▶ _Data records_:
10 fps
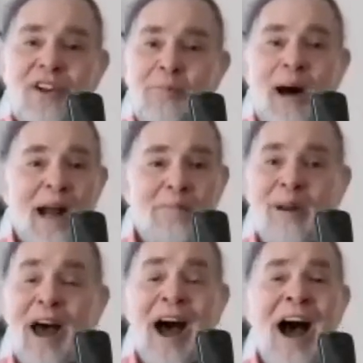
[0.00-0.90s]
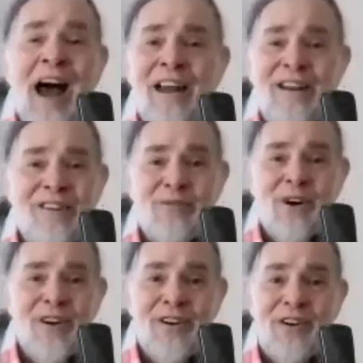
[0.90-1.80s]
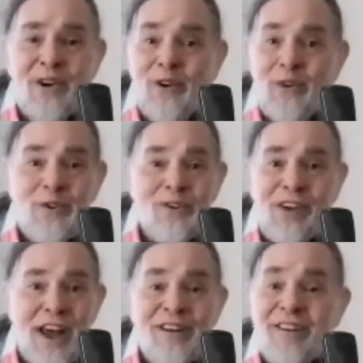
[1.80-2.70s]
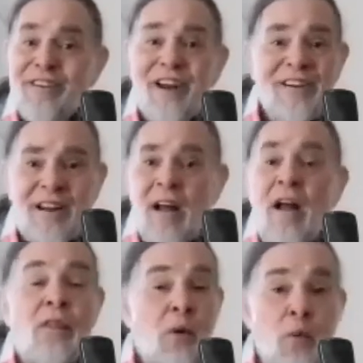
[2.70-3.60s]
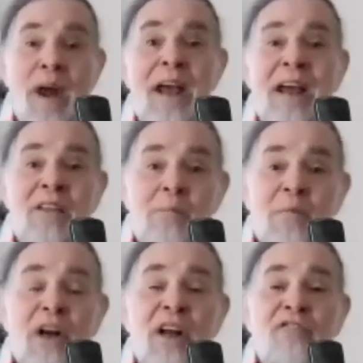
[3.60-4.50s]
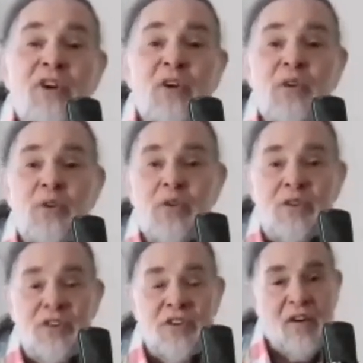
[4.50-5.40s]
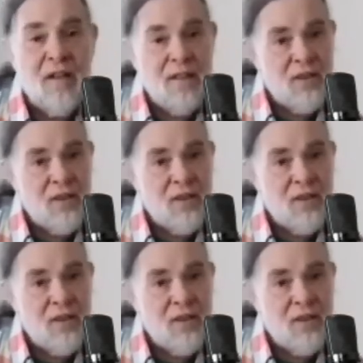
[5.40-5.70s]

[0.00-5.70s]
The bottom line is where it goes. That's just the way the money flows.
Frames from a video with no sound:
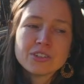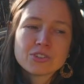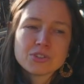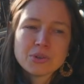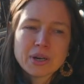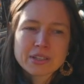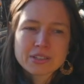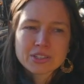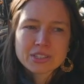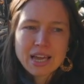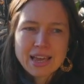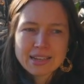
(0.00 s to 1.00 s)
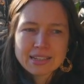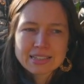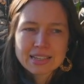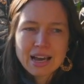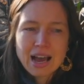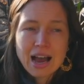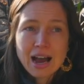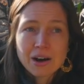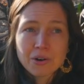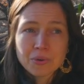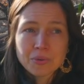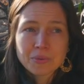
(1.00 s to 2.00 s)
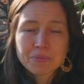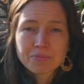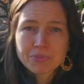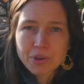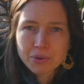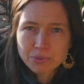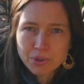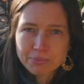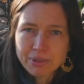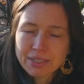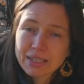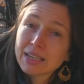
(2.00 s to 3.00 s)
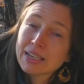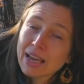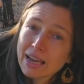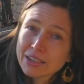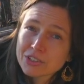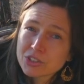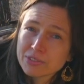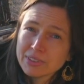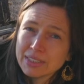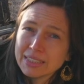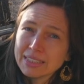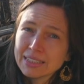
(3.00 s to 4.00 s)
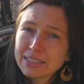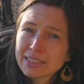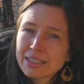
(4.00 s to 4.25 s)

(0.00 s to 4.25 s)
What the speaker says: to understand how a woman can actually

▶ _YOUR OBJECTIVE_:
Output the span from the line with "[0.00-0.90s]" through the last line of the data, inclusive and exact, and omit every picture.

▶ _ANSWER TO THIS PROBLEM_:
[0.00-0.90s]
[0.90-1.80s]
[1.80-2.70s]
[2.70-3.60s]
[3.60-4.50s]
[4.50-5.40s]
[5.40-5.70s]

[0.00-5.70s]
The bottom line is where it goes. That's just the way the money flows.
Frames from a video with no sound:
(0.00 s to 1.00 s)
(1.00 s to 2.00 s)
(2.00 s to 3.00 s)
(3.00 s to 4.00 s)
(4.00 s to 4.25 s)

(0.00 s to 4.25 s)
What the speaker says: to understand how a woman can actually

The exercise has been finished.